→ Your goal: When the records are reproduced, each one must match exactly, and no picture may be kept.

=== Working data ===

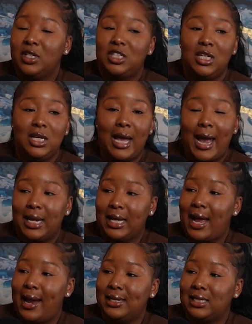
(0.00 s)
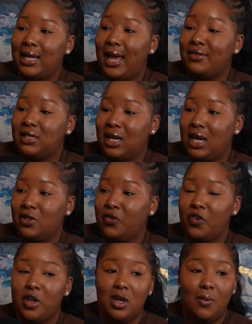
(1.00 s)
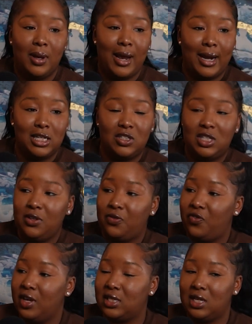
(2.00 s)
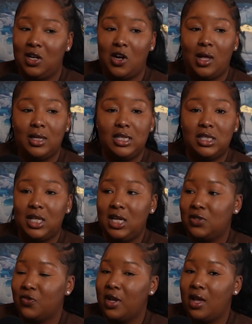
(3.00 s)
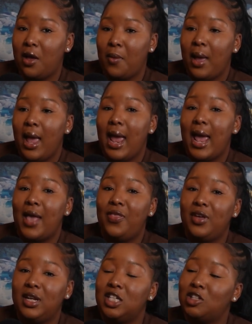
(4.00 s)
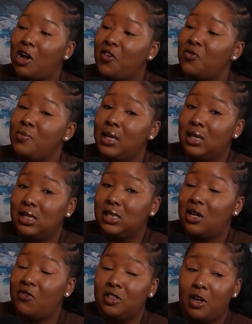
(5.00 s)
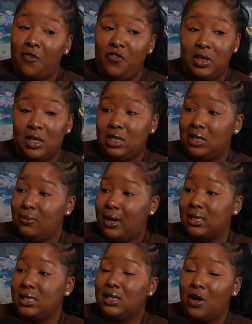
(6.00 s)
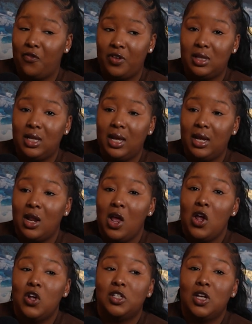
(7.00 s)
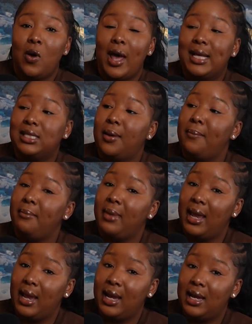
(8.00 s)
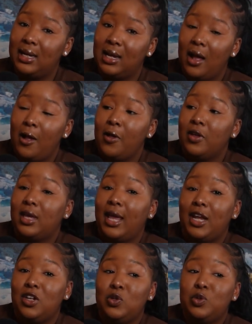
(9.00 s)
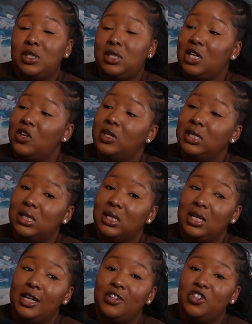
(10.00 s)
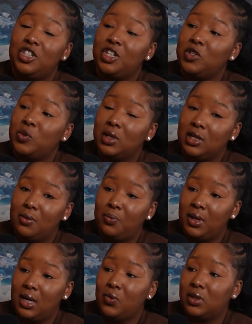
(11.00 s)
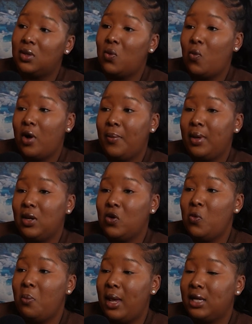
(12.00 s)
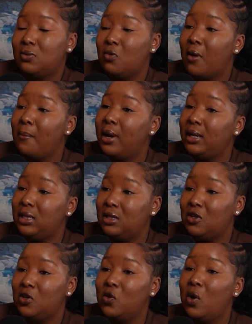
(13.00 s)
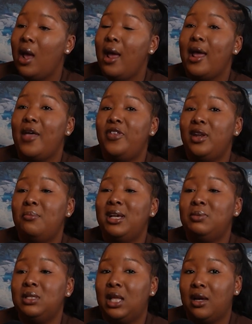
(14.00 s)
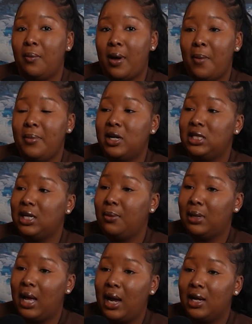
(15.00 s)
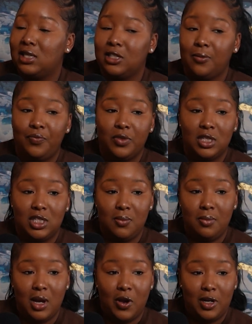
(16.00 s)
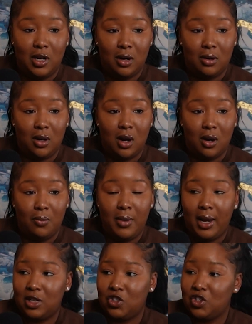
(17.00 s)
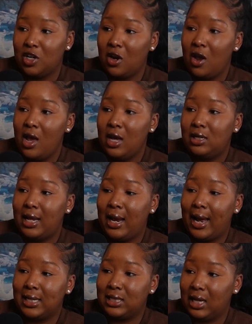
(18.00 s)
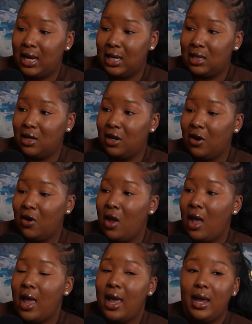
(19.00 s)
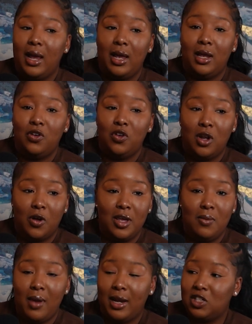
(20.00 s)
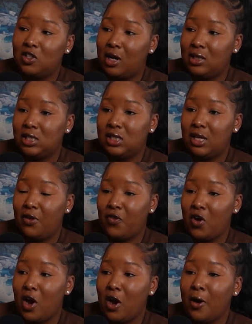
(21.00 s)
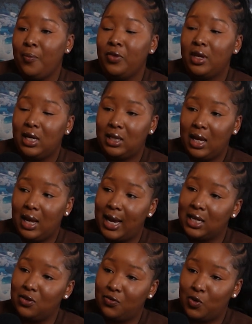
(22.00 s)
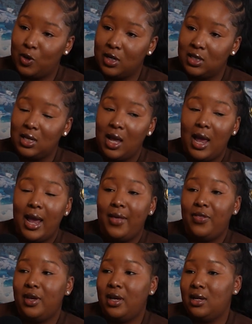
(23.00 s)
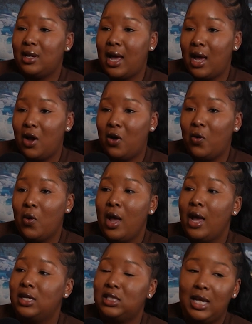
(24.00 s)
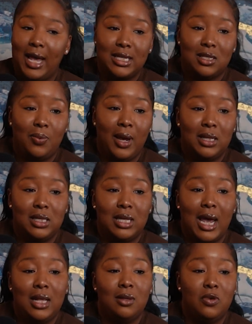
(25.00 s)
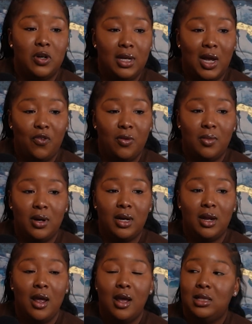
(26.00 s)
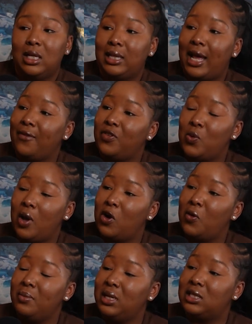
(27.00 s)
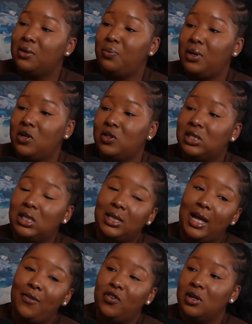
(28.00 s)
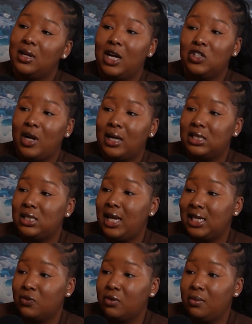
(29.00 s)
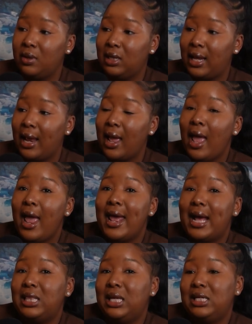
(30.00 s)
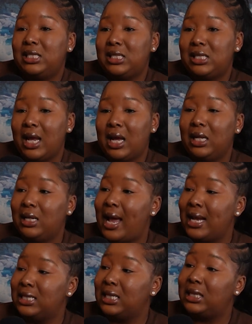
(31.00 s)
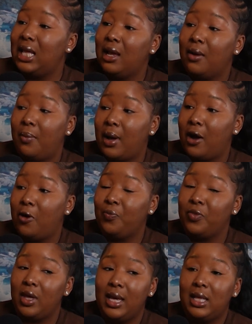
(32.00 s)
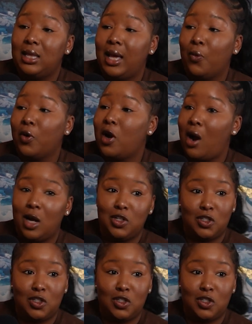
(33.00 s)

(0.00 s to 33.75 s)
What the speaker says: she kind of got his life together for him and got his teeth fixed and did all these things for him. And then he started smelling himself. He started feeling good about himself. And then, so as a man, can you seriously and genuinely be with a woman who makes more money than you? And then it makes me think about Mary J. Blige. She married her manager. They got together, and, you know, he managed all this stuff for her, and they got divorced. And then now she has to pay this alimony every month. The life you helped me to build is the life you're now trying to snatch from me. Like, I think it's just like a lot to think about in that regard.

===

→ Reply to the task:
(0.00 s)
(1.00 s)
(2.00 s)
(3.00 s)
(4.00 s)
(5.00 s)
(6.00 s)
(7.00 s)
(8.00 s)
(9.00 s)
(10.00 s)
(11.00 s)
(12.00 s)
(13.00 s)
(14.00 s)
(15.00 s)
(16.00 s)
(17.00 s)
(18.00 s)
(19.00 s)
(20.00 s)
(21.00 s)
(22.00 s)
(23.00 s)
(24.00 s)
(25.00 s)
(26.00 s)
(27.00 s)
(28.00 s)
(29.00 s)
(30.00 s)
(31.00 s)
(32.00 s)
(33.00 s)

(0.00 s to 33.75 s)
What the speaker says: she kind of got his life together for him and got his teeth fixed and did all these things for him. And then he started smelling himself. He started feeling good about himself. And then, so as a man, can you seriously and genuinely be with a woman who makes more money than you? And then it makes me think about Mary J. Blige. She married her manager. They got together, and, you know, he managed all this stuff for her, and they got divorced. And then now she has to pay this alimony every month. The life you helped me to build is the life you're now trying to snatch from me. Like, I think it's just like a lot to think about in that regard.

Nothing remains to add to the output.